DATA SHOWN below:

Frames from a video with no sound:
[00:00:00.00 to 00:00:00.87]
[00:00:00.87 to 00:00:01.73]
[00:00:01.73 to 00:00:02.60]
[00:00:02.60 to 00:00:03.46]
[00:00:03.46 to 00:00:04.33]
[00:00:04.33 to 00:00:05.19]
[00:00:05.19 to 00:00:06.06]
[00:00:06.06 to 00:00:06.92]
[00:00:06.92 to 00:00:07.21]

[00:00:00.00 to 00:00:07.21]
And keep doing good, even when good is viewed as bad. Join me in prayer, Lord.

End of DATA SHOWN.

- **PROBLEM TO SOLVE**: The answer must contain only the lines from the one with "[00:00:00.87 to 00:00:01.73]" to the end of the entries above, each written out exactly.

- **COMPLETED TASK**:
[00:00:00.87 to 00:00:01.73]
[00:00:01.73 to 00:00:02.60]
[00:00:02.60 to 00:00:03.46]
[00:00:03.46 to 00:00:04.33]
[00:00:04.33 to 00:00:05.19]
[00:00:05.19 to 00:00:06.06]
[00:00:06.06 to 00:00:06.92]
[00:00:06.92 to 00:00:07.21]

[00:00:00.00 to 00:00:07.21]
And keep doing good, even when good is viewed as bad. Join me in prayer, Lord.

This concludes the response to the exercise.